▶ [Collected data]
--- START ---

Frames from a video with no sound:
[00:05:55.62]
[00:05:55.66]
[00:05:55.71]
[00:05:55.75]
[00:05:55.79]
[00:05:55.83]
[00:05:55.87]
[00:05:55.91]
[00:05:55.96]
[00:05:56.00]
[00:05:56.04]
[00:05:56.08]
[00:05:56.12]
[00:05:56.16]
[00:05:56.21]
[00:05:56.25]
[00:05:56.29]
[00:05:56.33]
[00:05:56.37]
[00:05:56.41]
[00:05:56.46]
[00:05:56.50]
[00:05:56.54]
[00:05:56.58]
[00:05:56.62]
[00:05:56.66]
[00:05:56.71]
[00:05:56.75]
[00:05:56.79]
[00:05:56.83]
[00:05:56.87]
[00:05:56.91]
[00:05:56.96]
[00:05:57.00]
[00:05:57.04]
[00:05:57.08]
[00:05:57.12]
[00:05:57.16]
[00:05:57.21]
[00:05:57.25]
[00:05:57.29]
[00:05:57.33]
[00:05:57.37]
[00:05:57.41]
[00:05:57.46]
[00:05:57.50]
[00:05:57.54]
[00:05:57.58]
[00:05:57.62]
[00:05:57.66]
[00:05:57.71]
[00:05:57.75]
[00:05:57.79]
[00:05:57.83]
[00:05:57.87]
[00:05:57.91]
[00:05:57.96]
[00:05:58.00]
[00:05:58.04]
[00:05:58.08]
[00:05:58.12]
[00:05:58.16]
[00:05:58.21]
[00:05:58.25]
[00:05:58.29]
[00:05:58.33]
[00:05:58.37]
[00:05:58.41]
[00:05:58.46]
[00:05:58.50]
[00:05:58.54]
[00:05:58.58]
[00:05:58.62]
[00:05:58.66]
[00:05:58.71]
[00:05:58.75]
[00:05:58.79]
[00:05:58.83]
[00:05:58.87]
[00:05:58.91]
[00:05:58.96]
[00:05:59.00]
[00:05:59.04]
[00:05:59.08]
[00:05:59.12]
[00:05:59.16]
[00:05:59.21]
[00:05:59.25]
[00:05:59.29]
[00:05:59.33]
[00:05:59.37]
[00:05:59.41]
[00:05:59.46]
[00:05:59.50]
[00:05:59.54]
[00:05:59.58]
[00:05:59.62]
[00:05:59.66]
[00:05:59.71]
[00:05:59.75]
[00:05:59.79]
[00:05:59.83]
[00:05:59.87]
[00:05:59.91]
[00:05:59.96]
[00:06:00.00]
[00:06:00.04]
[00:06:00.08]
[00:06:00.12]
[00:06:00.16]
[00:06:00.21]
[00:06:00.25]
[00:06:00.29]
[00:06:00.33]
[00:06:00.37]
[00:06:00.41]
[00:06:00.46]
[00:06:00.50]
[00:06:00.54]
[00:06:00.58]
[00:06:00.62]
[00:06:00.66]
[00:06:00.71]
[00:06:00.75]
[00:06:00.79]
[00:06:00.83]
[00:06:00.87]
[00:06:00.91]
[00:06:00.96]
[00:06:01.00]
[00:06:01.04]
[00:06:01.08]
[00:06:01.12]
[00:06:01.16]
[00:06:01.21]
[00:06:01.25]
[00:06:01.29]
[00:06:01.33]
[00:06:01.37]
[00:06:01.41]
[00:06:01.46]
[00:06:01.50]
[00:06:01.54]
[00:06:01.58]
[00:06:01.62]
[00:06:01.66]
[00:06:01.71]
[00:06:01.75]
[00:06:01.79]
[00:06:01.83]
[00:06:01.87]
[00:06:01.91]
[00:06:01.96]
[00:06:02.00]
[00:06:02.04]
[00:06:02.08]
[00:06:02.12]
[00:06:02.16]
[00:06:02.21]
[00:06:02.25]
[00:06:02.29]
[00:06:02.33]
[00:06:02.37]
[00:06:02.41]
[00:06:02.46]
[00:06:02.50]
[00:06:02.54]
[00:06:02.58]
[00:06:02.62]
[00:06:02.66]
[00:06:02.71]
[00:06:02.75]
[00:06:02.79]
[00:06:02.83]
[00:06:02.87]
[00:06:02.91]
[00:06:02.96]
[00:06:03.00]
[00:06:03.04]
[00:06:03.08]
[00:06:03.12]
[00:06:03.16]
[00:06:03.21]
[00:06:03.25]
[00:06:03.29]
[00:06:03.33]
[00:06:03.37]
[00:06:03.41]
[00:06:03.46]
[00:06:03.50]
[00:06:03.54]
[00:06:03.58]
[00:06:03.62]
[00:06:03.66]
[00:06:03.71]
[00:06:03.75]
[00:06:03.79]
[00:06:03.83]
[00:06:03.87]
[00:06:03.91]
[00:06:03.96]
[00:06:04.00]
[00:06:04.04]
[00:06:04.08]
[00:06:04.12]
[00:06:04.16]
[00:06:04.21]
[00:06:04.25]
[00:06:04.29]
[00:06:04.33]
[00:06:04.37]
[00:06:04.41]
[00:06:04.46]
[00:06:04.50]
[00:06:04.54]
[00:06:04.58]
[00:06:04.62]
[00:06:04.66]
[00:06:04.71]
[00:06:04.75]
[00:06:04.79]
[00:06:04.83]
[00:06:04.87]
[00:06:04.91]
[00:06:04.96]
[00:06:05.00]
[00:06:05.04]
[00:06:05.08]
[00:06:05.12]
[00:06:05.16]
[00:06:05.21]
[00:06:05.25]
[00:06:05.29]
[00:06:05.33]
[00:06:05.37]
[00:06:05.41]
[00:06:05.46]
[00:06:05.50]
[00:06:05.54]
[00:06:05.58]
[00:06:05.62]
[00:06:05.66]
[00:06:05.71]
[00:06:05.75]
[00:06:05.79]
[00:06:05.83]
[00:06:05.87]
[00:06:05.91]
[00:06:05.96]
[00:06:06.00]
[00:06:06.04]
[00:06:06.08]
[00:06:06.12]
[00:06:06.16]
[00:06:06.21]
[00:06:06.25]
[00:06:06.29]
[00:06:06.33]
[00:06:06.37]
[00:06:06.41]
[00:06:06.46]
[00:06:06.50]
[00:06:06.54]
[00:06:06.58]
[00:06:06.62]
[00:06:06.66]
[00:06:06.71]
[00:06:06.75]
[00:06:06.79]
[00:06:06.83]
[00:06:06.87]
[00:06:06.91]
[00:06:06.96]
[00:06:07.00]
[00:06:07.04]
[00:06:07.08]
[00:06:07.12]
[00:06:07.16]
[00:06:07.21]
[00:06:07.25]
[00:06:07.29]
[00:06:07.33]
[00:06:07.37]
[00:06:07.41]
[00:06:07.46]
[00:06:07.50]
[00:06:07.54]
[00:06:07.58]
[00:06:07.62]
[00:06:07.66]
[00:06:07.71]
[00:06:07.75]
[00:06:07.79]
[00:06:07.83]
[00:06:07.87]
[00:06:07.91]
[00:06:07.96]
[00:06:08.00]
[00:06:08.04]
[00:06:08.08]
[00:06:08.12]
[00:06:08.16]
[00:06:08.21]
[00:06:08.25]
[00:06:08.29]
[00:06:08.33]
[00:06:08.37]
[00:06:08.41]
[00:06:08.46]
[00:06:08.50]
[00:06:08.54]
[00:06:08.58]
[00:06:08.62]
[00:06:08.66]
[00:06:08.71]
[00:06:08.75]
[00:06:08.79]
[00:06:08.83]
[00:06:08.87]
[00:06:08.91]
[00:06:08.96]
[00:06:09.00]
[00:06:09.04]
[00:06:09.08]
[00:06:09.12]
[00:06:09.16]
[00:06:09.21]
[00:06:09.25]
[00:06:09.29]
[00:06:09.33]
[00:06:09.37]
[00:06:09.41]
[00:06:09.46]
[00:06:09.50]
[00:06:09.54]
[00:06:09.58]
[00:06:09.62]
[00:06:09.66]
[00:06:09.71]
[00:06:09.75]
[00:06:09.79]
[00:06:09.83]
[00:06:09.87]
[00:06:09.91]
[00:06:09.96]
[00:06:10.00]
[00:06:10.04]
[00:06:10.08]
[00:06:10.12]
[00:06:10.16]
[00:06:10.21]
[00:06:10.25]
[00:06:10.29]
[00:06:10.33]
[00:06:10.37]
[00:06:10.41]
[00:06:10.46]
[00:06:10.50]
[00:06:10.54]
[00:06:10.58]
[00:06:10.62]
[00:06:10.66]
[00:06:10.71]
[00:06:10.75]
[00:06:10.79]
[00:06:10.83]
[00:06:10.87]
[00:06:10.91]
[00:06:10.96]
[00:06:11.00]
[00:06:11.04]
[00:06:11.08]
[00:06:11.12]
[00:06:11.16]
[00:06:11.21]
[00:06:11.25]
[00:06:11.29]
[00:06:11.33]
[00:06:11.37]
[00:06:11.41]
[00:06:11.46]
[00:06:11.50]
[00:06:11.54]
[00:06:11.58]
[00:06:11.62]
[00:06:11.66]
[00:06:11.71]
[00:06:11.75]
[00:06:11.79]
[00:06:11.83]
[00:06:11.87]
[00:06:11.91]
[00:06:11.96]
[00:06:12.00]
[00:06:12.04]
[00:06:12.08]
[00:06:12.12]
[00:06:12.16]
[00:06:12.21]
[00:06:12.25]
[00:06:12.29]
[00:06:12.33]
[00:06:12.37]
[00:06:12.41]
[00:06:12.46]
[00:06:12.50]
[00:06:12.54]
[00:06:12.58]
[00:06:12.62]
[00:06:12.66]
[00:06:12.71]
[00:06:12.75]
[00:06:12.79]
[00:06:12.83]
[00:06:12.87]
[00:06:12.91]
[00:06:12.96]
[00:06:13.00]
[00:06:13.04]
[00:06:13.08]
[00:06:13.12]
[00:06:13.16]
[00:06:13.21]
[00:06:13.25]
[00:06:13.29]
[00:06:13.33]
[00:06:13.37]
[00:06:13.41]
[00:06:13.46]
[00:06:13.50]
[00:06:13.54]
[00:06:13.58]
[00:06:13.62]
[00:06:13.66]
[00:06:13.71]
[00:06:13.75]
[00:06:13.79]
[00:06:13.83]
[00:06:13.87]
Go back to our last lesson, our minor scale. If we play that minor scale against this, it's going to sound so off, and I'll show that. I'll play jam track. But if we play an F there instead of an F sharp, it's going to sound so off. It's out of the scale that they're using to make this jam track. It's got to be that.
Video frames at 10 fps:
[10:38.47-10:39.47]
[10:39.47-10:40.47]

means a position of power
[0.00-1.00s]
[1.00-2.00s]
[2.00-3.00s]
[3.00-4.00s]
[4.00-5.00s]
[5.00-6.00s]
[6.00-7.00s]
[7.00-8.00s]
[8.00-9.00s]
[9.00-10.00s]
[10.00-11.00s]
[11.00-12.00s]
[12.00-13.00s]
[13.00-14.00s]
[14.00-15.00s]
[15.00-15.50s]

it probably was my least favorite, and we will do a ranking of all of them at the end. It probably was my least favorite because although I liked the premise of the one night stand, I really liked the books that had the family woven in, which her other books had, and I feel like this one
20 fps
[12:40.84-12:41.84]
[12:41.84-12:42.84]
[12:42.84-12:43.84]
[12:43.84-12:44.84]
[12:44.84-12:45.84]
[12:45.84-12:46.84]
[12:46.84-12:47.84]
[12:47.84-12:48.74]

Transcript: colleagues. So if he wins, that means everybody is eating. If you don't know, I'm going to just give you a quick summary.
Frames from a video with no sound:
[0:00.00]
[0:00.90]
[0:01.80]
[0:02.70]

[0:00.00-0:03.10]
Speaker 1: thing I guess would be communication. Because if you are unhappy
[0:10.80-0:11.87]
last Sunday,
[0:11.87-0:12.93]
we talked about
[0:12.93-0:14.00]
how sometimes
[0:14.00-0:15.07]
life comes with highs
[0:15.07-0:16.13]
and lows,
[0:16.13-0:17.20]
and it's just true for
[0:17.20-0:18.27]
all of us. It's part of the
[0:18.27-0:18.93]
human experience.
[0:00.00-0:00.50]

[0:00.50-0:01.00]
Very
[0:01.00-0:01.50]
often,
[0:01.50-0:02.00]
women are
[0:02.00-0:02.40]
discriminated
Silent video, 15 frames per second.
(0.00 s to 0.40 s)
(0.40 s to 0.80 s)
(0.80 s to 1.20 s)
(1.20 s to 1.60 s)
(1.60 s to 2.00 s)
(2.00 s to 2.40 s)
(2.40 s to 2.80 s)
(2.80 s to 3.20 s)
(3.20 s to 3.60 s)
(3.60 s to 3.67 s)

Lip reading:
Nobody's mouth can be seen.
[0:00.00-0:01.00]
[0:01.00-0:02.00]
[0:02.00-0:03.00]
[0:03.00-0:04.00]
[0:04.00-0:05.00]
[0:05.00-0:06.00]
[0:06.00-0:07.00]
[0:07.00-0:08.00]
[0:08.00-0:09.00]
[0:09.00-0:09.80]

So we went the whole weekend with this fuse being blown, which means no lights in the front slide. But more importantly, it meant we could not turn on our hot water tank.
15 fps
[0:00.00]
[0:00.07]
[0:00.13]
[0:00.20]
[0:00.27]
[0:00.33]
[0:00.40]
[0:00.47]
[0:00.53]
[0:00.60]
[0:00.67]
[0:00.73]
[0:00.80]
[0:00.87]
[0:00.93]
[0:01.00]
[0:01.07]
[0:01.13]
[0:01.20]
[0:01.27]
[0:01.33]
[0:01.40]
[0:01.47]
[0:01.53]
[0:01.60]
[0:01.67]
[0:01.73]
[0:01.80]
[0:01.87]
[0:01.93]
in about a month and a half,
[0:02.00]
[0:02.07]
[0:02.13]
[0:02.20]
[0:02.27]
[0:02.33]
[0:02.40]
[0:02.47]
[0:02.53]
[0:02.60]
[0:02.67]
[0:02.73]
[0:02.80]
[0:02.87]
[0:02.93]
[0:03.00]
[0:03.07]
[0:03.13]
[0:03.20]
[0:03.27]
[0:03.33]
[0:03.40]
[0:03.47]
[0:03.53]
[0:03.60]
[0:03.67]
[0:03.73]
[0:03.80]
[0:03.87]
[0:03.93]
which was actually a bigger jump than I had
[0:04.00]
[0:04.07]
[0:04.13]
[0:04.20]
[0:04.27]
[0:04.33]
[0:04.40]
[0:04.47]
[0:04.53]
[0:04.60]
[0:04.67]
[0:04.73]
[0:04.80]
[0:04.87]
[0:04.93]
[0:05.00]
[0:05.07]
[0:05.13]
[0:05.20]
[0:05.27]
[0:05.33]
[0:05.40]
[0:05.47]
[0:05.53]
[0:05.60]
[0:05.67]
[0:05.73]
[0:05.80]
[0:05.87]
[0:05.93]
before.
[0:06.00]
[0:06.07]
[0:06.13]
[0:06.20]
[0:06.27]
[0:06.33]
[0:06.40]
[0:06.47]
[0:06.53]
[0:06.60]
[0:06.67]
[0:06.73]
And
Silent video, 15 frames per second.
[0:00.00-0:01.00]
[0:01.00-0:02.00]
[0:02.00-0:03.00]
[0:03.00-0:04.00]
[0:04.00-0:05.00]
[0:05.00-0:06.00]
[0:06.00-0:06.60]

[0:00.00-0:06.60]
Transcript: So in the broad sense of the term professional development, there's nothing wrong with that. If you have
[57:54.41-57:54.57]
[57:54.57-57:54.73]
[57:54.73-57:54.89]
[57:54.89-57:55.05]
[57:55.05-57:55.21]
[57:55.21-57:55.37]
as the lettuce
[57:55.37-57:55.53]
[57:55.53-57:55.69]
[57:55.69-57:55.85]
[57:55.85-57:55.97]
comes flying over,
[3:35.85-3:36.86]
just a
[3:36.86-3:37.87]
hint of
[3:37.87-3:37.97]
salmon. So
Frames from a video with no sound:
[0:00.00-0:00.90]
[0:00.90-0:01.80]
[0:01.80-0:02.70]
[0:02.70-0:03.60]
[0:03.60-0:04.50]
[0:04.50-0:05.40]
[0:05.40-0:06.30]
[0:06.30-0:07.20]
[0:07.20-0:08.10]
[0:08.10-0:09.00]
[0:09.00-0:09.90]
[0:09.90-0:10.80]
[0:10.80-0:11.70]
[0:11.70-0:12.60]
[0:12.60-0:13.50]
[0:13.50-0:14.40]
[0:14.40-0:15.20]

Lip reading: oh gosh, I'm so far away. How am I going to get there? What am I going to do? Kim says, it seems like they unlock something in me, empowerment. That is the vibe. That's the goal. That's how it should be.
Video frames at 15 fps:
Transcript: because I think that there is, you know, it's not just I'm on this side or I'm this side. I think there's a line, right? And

--- END ---

▶ [WHAT TO PRODUCE] In the answer, give the lines from the first line of the data through the line with "[00:05:57.21]", exactly as they appear and with no additions.

▶ [OUTPUT BELOW]
Frames from a video with no sound:
[00:05:55.62]
[00:05:55.66]
[00:05:55.71]
[00:05:55.75]
[00:05:55.79]
[00:05:55.83]
[00:05:55.87]
[00:05:55.91]
[00:05:55.96]
[00:05:56.00]
[00:05:56.04]
[00:05:56.08]
[00:05:56.12]
[00:05:56.16]
[00:05:56.21]
[00:05:56.25]
[00:05:56.29]
[00:05:56.33]
[00:05:56.37]
[00:05:56.41]
[00:05:56.46]
[00:05:56.50]
[00:05:56.54]
[00:05:56.58]
[00:05:56.62]
[00:05:56.66]
[00:05:56.71]
[00:05:56.75]
[00:05:56.79]
[00:05:56.83]
[00:05:56.87]
[00:05:56.91]
[00:05:56.96]
[00:05:57.00]
[00:05:57.04]
[00:05:57.08]
[00:05:57.12]
[00:05:57.16]
[00:05:57.21]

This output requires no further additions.